Economies of scale have allowed major corporate mining operations and mining pools to dominate the landscape, and — when bear markets hit — this centralisation speeds up further. For many blockchains, a correction on the consolidation trend would require massive community action; and, for others, it seems all but certain centralisation will only continue to get worse.
Structural Drivers for Centralisation
One of the most dominant forces driving centralisation within PoW cryptocurrency networks is — simply — economies of scale. By aggregating large collections of mining equipment, major mining operations can take advantage of lower per-unit costs associated with fixed power needs, employment costs, cooling expenses, and maintenance fees. Along with these advantages, large mining operations are able to leverage opportunities such as relocation and electricity rebates, which are largely unavailable to independent miners and smaller mining operations.
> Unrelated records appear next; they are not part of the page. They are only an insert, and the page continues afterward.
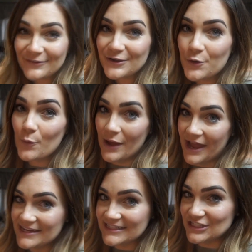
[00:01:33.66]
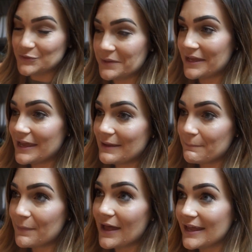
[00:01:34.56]
don't know what I did to it,
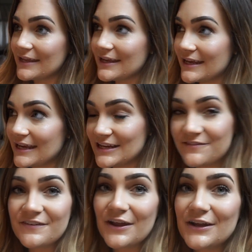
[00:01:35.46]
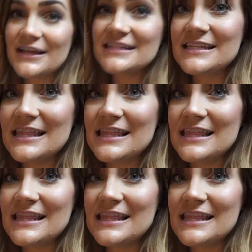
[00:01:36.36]
but in fairness,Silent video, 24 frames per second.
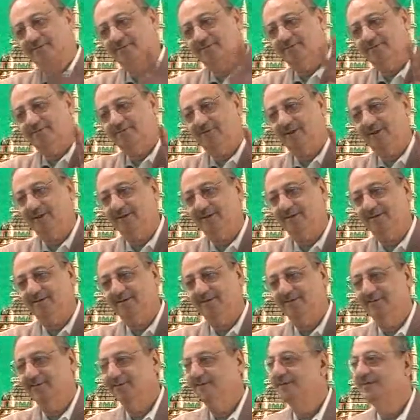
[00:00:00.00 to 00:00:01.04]
fine.
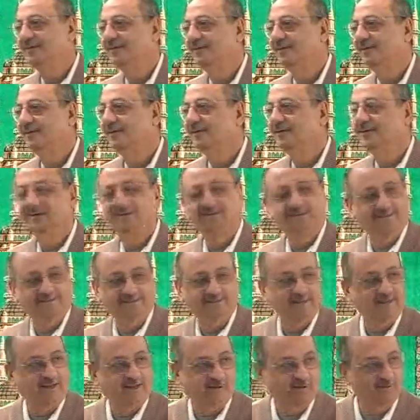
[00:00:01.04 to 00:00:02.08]

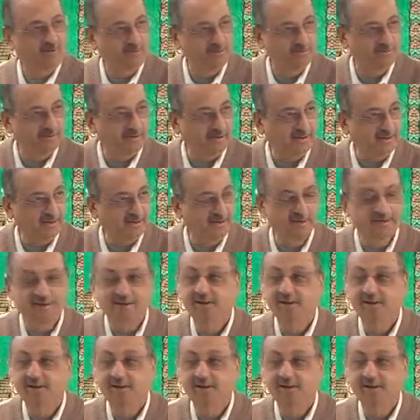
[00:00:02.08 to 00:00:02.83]
They are good, brother.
Saving as little as $0.02 in variable costs through relocation or rebates can boost a major Bitcoin mining operation’s per-rig gross margin by 441.4%, an advantage that scales as it is multiplied across dozens or even hundreds of rigs. At current price levels ($4,000 — $6,500), smaller Bitcoin miners simply can’t compete. In the US, just breaking even on the cost of running rigs requires mining operations to realise economies of scale and synergies equivalent to more than $0.02 / kWh across their mining centres. In the UK, the situation is even worse. Breaking even on rig-operating expenses demands that miners are able to effectively reduce their fixed and variable costs by the equivalent to more than $0.08 / kWh.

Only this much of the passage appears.